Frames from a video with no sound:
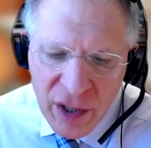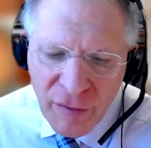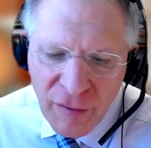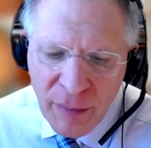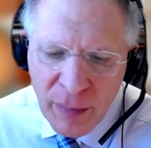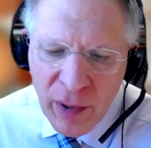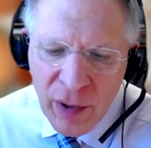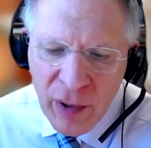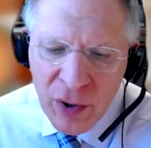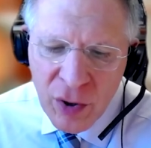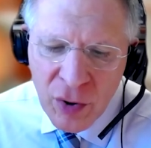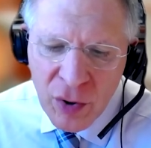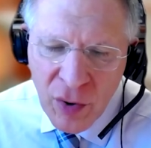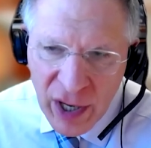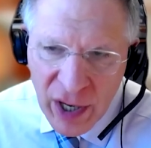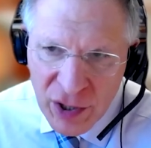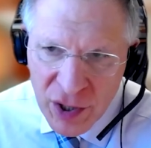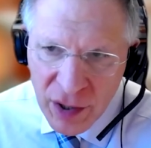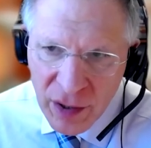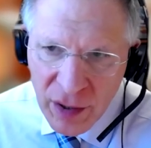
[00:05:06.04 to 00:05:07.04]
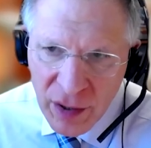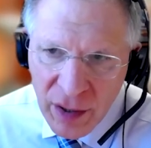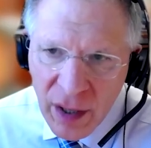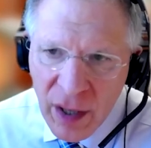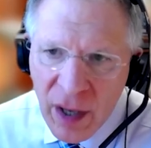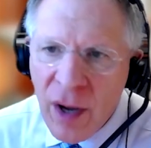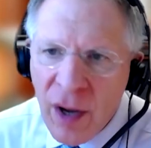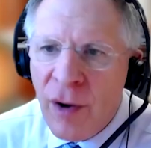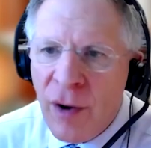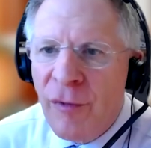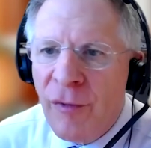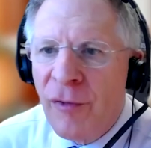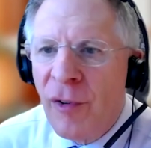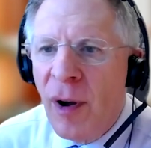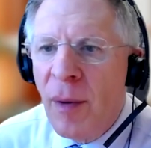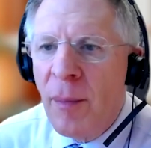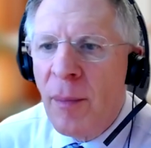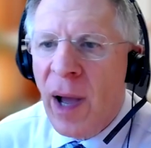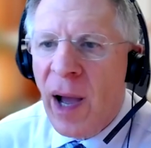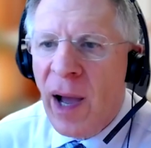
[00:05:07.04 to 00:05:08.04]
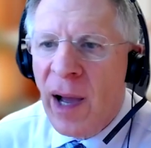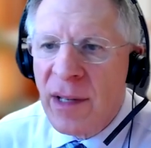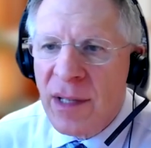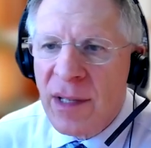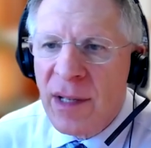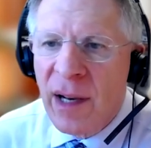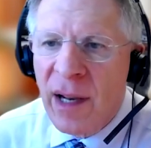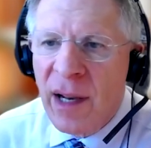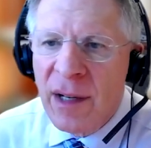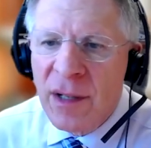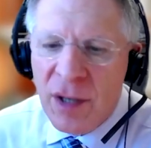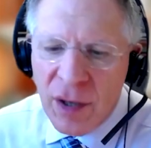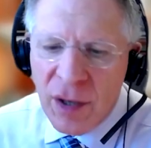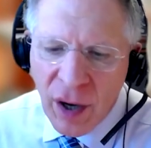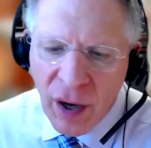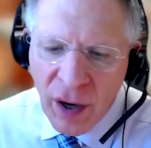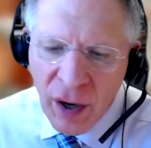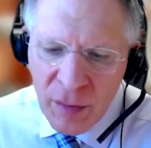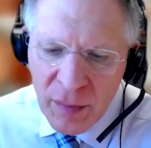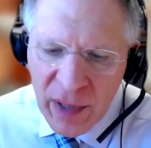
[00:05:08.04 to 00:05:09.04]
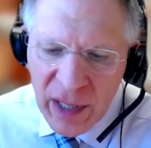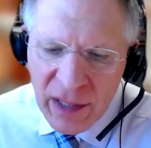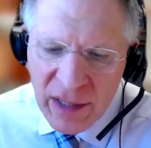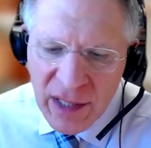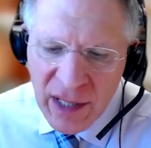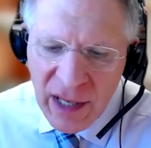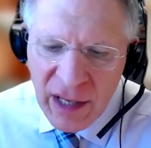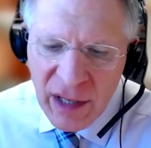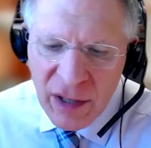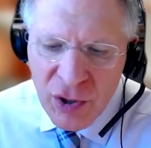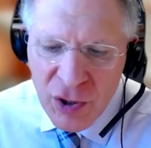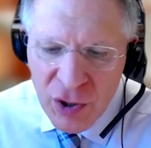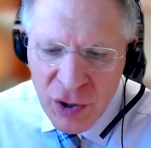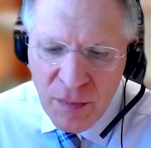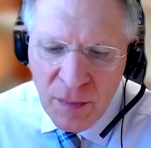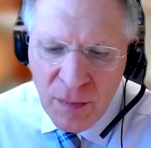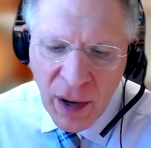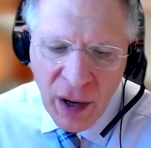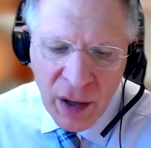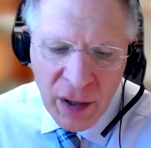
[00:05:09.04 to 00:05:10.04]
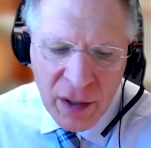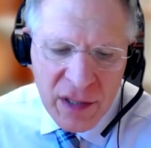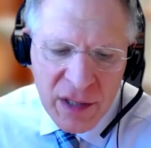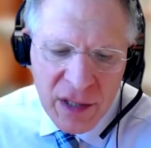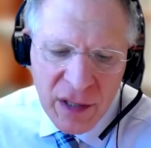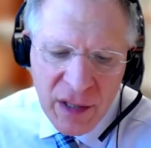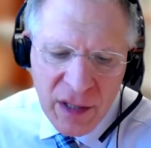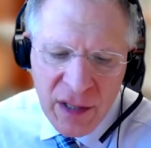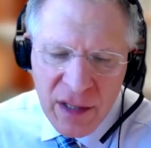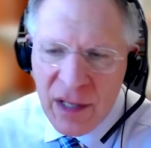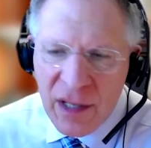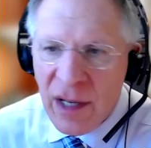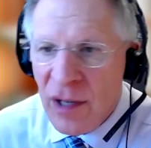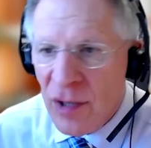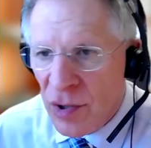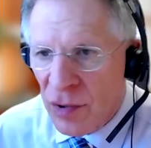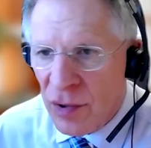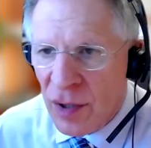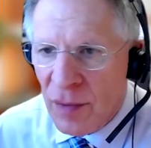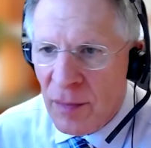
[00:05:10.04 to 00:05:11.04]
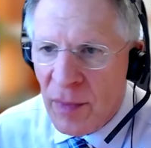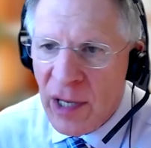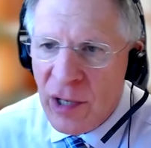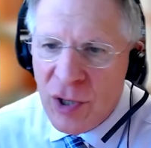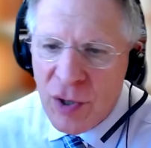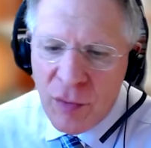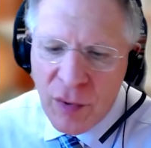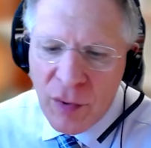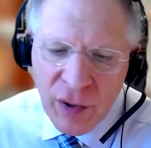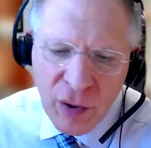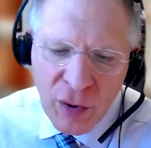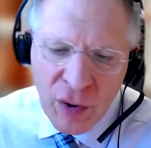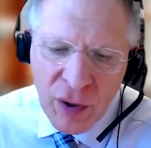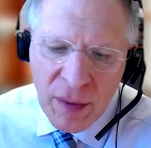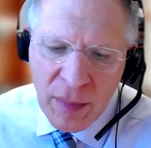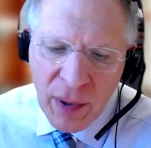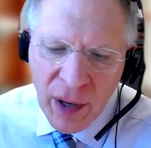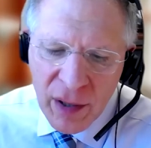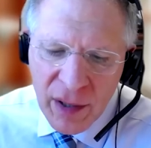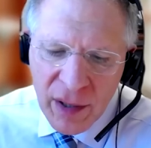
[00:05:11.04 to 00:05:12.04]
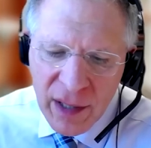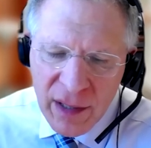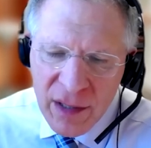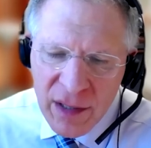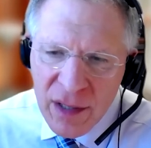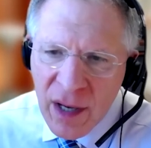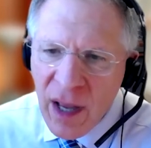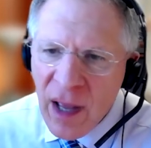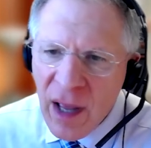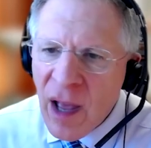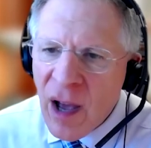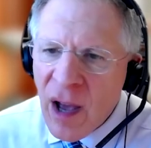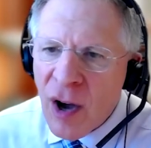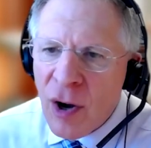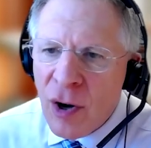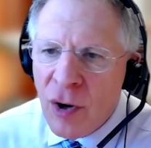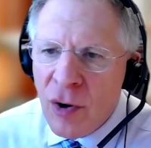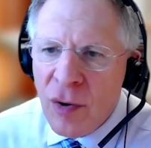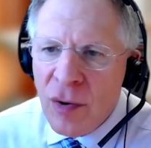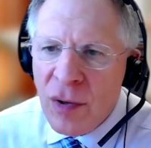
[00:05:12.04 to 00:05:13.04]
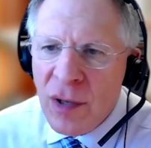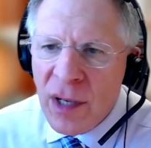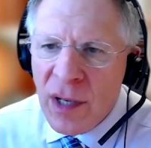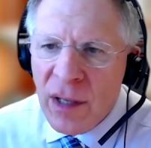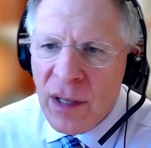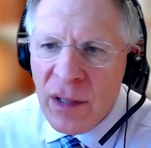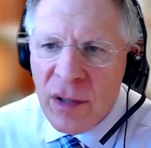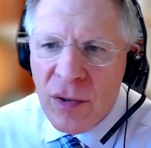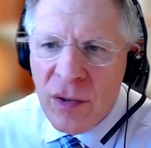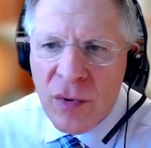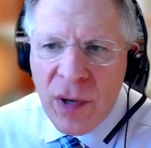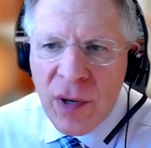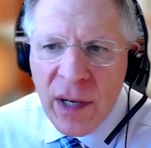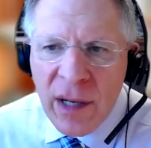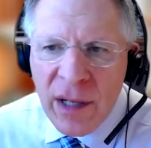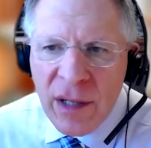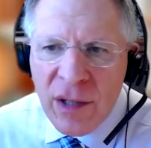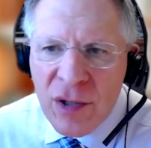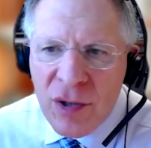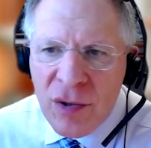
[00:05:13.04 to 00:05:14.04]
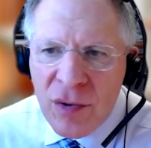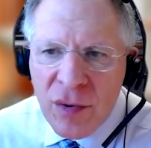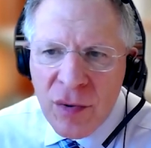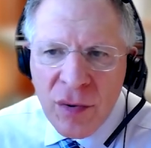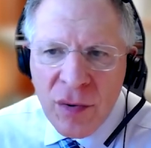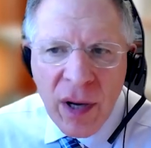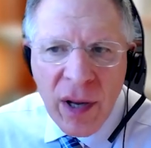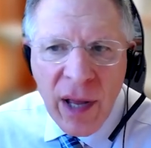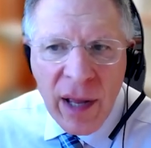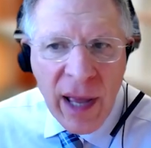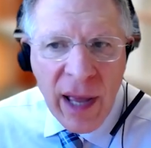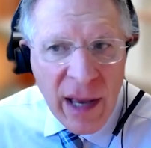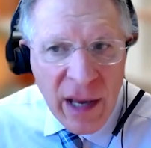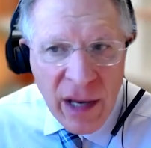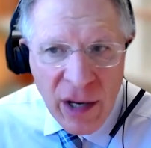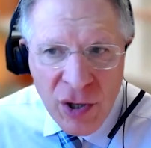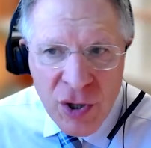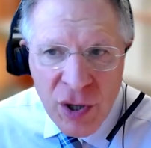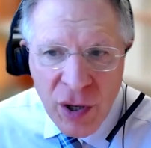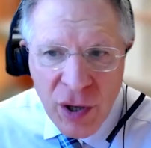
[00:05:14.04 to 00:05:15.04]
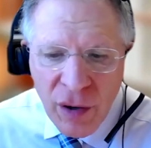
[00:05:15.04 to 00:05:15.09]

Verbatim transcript: of progression from isolated RBD to Parkinson's disease or dementia with Lewy bodies, according really to age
──────
TASK OBJECTIVE | Retype the entries verbatim and drop the pictures.

SOLUTION BELOW |
Frames from a video with no sound:
[00:05:06.04 to 00:05:07.04]
[00:05:07.04 to 00:05:08.04]
[00:05:08.04 to 00:05:09.04]
[00:05:09.04 to 00:05:10.04]
[00:05:10.04 to 00:05:11.04]
[00:05:11.04 to 00:05:12.04]
[00:05:12.04 to 00:05:13.04]
[00:05:13.04 to 00:05:14.04]
[00:05:14.04 to 00:05:15.04]
[00:05:15.04 to 00:05:15.09]

Verbatim transcript: of progression from isolated RBD to Parkinson's disease or dementia with Lewy bodies, according really to age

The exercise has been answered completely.